# Something rare for a 125 g



## Cichlid Guy (Aug 30, 2002)

I am looking for a cichlid to put in my 125 g that is not your run of the mill cichlid.I`d like to be able to breed them and these will be the only species in the tank.

I know some of the experts have ideas and I look forward to hearing them.

Thanks


----------



## lotsofish (Feb 28, 2008)

I can't say I consider myself an expert but I suggest the Xystichromis phytophagus-Christmas Fulu
http://www.cichlid-forum.com/profiles/s ... hp?id=1572


----------



## Rift485 (Dec 3, 2004)

That might be a little tank size overkill for a fish that size although they are nice....


----------



## lotsofish (Feb 28, 2008)

I just love the pictures I've seen of them. I've never seen one in person.


----------



## F8LBITEva (Nov 9, 2007)

Dimidiochromis Compressiceps


----------



## DEREK21 (Dec 21, 2006)

I agree w/ F8L


----------



## Darkside (Feb 6, 2008)

D. Comps aren't all that rare, maybe try something else from the Dimidiochromis genera?
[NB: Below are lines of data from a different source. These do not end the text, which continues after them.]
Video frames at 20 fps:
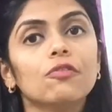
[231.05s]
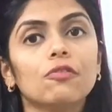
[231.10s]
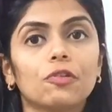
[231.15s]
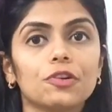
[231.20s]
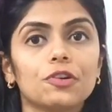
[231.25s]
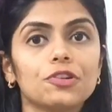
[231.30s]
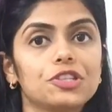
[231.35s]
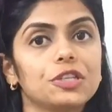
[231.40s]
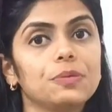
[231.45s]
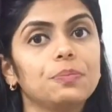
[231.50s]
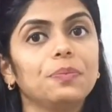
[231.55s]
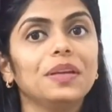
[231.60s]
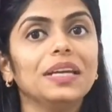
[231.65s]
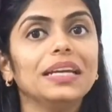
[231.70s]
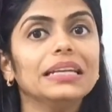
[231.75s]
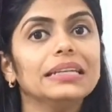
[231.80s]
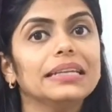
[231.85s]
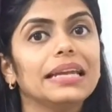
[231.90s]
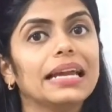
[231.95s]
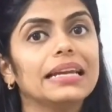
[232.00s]
For
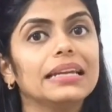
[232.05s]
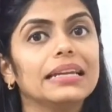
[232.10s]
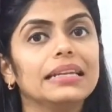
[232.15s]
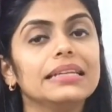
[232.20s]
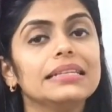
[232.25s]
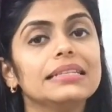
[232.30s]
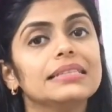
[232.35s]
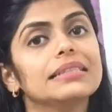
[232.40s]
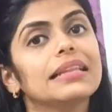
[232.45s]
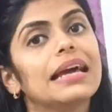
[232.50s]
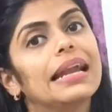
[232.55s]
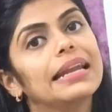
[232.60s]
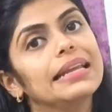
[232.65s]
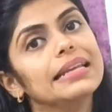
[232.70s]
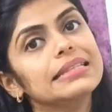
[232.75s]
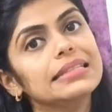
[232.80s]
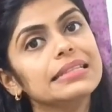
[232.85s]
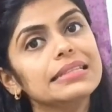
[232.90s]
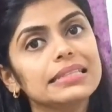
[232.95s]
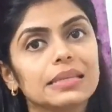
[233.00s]
GP and dentist, that
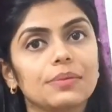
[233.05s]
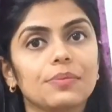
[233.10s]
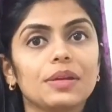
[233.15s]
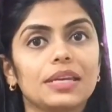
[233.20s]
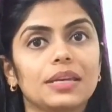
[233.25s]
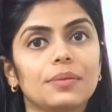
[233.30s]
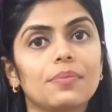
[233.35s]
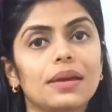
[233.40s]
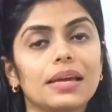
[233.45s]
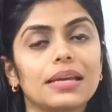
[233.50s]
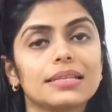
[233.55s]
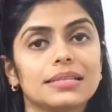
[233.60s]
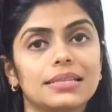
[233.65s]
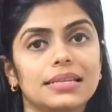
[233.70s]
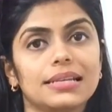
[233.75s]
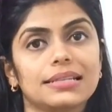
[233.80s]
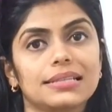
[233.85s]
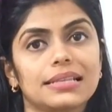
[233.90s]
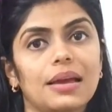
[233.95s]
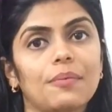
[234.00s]
is the CBT based
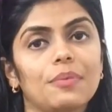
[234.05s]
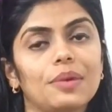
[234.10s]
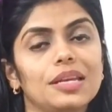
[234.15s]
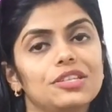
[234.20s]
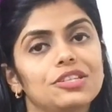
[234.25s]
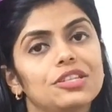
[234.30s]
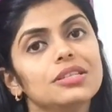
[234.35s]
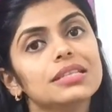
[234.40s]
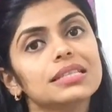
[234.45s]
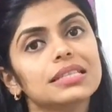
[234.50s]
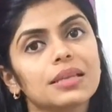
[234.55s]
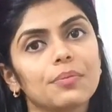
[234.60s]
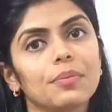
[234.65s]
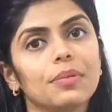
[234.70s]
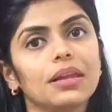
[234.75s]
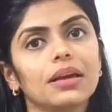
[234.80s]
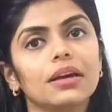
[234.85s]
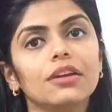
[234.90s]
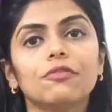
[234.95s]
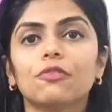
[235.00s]
examination,
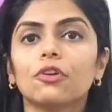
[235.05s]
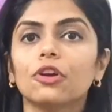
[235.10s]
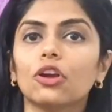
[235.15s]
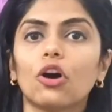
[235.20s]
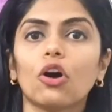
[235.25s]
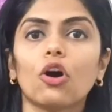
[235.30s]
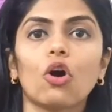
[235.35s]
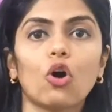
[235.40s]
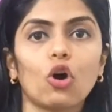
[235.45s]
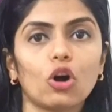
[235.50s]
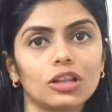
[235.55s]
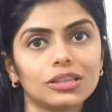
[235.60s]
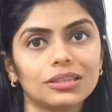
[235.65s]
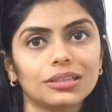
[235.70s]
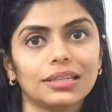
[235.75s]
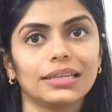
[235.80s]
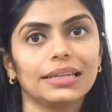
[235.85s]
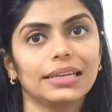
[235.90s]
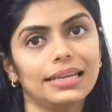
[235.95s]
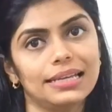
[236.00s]
similar for all
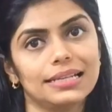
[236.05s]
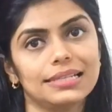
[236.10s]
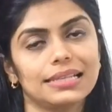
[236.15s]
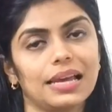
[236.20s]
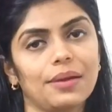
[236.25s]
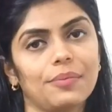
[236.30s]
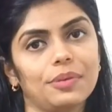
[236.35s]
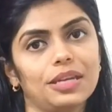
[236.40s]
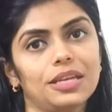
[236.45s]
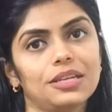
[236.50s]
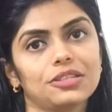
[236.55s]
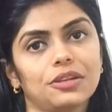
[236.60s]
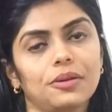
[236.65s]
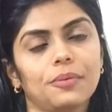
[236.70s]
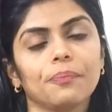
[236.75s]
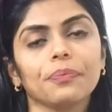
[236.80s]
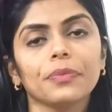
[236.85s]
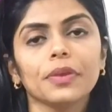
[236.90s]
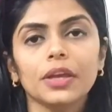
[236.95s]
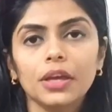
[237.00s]
3 examinations.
Or my suggestion is a Haplotaxodon species.


----------



## rsuarez1982 (Sep 2, 2006)

How about you try:

*a Tramitichromis species
a Lethrinops species
Protomelas sp. 'Johnstoni Solo'
Placidochromis sp. 'Jalo' Jalo Reef
Placidochromis electra Mandalawi Yellow
Mchenga conophoros Otter Point
Copadichromis verduyni
Aulonocara rostratum
Protomelas sp. "insignus"
Dimidiochromis dimidiatus
*
:thumb:


----------